PROBLEM STATEMENT: Only the lines from the one containing "[00:01:59.91]" through the end of the listing below are to be reproduced, exactly as they stand.

DATA FOR ANALYSIS:
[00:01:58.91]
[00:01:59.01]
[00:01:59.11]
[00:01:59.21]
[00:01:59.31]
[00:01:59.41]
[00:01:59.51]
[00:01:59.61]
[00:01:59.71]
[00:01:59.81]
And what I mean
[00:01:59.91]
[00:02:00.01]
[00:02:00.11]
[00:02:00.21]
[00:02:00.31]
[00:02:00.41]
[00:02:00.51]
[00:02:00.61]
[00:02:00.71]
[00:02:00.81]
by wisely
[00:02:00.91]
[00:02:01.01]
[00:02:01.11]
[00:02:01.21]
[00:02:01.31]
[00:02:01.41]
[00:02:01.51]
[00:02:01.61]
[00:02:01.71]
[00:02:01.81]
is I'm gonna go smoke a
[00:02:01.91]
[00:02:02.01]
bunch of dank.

SOLUTION TO THIS EXERCISE:
[00:01:59.91]
[00:02:00.01]
[00:02:00.11]
[00:02:00.21]
[00:02:00.31]
[00:02:00.41]
[00:02:00.51]
[00:02:00.61]
[00:02:00.71]
[00:02:00.81]
by wisely
[00:02:00.91]
[00:02:01.01]
[00:02:01.11]
[00:02:01.21]
[00:02:01.31]
[00:02:01.41]
[00:02:01.51]
[00:02:01.61]
[00:02:01.71]
[00:02:01.81]
is I'm gonna go smoke a
[00:02:01.91]
[00:02:02.01]
bunch of dank.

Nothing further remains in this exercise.